Baca berita selanjutnya soal profil Ki Hajar Dewantara.
Ki Hajar Dewantara Diasingkan ke Belanda
Protes tersebut membuat "Tiga Serangkai" diasingkan ke Belanda. Di sana, Suwardi Suryaningrat hidup dengan segala keterbatasannya. Ia bertahan hidup dengan menjadi jurnalis untuk surat kabar dan majalah Belanda.
Surat-surat kabar Belanda yang bersahabat dengan Tiga Serangkai adalah "Het Volk" dan "De Nieuwe Grone Amsterdamer". Mereka memberi kesempatan kepada Tiga Serangkai untuk menulis dan menyalurkan pikiran-pikiran tentang cita-cita perjuangan kemerdekan bangsa Indonesia.
Berkat pengaruh Tiga Serangkai, penghimpunan para mahasiswa Indonesia di Belanda "Indische Vereeniging" semakin menonjolkan semangat kebangsaan dan semangat kemerdekaan. Mereka berani mengubah namanya menjadi "Perhimpunan Indonesia".
Ketika menjalani masa pembuangan di negeri Belanda, Ki Hajar Dewantara banyak mempelajari masalah pendidikan dan pengajaran. Ia memperoleh pencerahan baru soal pendidikan.
Ki Hajar Dewantara Dirikan Taman Siswa
Setelah kembali ke Indonesia, Ki Hajar Dewantara dan kawan-kawan mendirikan "Nationaal Onderwijs Instituut Taman Siswa" di Yogyakarta pada 3 Juli 1922. Perguruan Nasional Taman Siswa membuka sekolah berbagai tingkat, mulai dari taman kanak-kanak hingga pendidikan menengah atas.
Lahirnya Perguruan Nasional Taman Siswa mendapat sambutan baik dari masyarakat banyak. Dengan berdirinya Taman Siswa, Ki Hajar Dewantara berhasil mendirikan lembaga pendidikan yang meletakkan dasar-dasar pendidikan yang memerdekakan sekaligus meletakkan dasar-dasar bagi sistem pendidikan nasional di Tanah Air.
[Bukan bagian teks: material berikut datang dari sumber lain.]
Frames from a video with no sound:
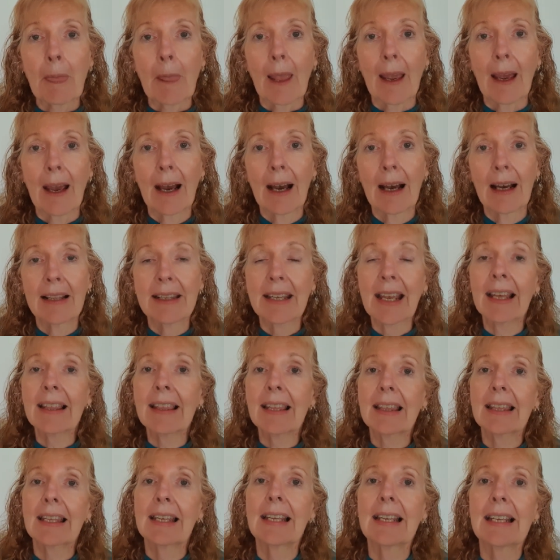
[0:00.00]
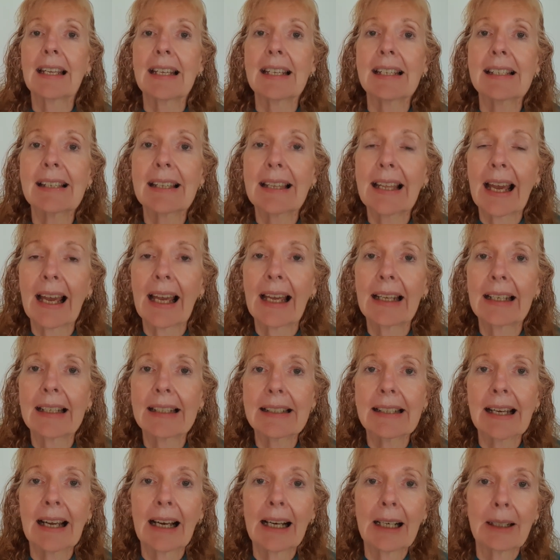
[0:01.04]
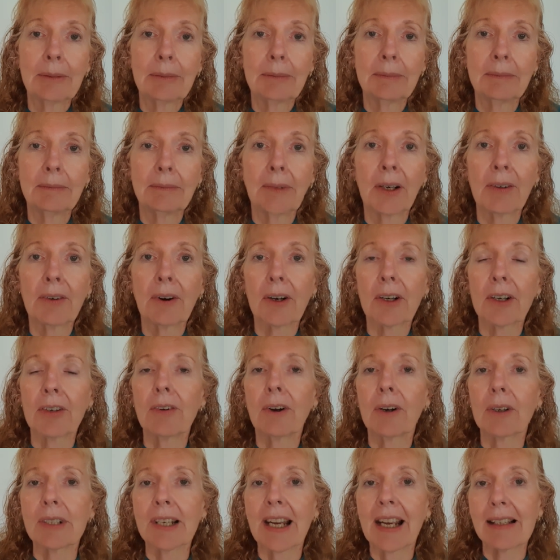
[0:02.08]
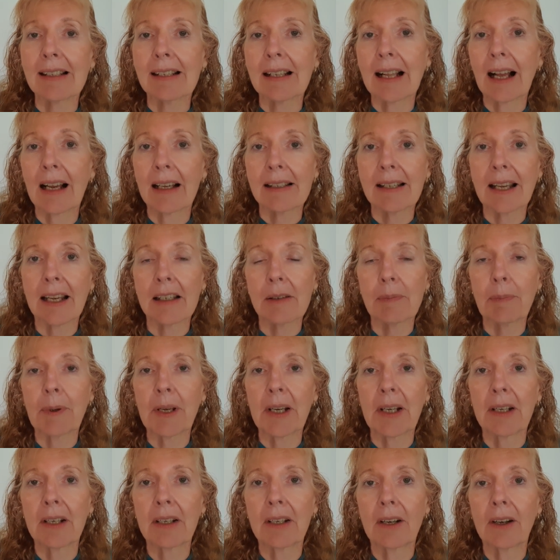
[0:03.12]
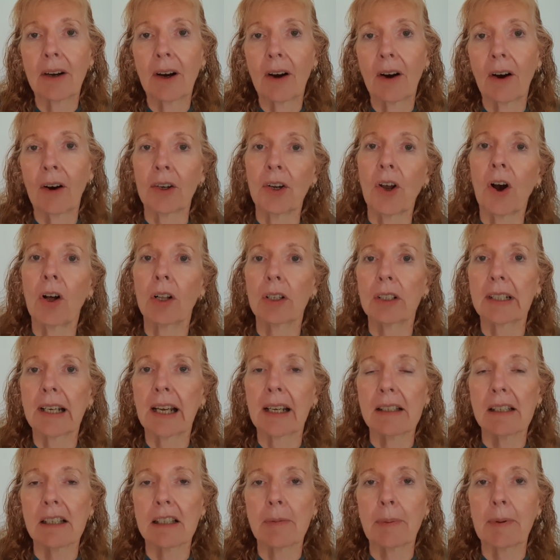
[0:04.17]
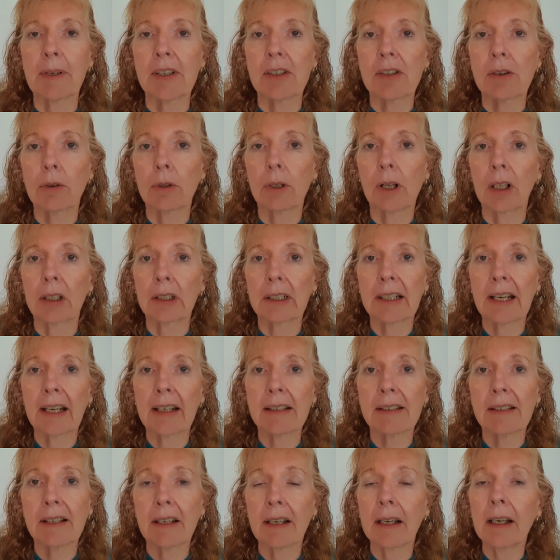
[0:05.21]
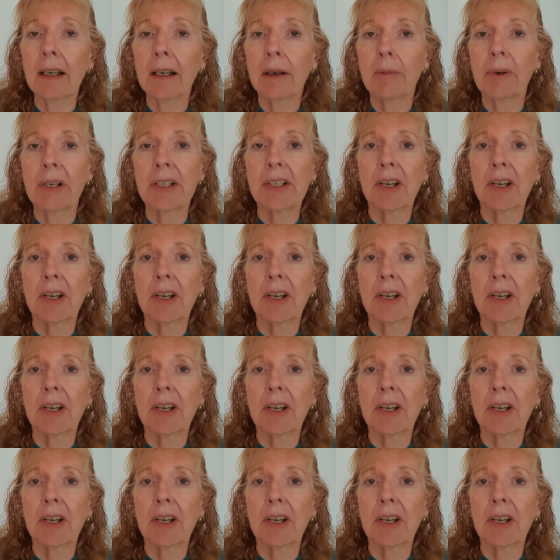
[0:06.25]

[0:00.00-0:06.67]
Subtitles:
the other thing is that my rock and roll dance class has been on holidays. It's been school holidays here, and we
Suwardi Suryadiningrat Berganti Nama
Pada 3 Februari 1928, Suwardi Suryaningrat berganti nama menjadi Ki Hajar Dewantara. Menurut Ki Utomo Darmadi, Hajar artinya pendidik, Dewan artinya utusan, dan Tara artinya tak tertandingi. Jadi, makna nama Ki Hajar Dewantara adalah Bapak Pendidik Utusan Rakyat yang Tak Tertandingi Menghadapi Kolonialisme.
Ki Hajar Dewantara Wafat
Ki Hajar Dewantara wafat pada 26 April 1959 di Padepokan Ki Hajar Dewantara. Beliau disemayamkan di Pendopo Agung Taman Siswa Yogyakarta.
Beberapa semboyannya dipakai oleh negara, seperti Tut Wuri Handayani yang saat ini menjadi semboyan pendidikan serta logo Kementerian Pendidikan dan Kebudayaan. Selain Tut Wuri Handayani, salah satu semboyan Ki Hajar Dewantara yang meningkatkan semangat perjuangan adalah "Lebih Baik Mati Terhormat Daripada Hidup Nista". Semboyan ini digaungkan ketika menentang Undang-undang Sekolah Liar tahun 1932.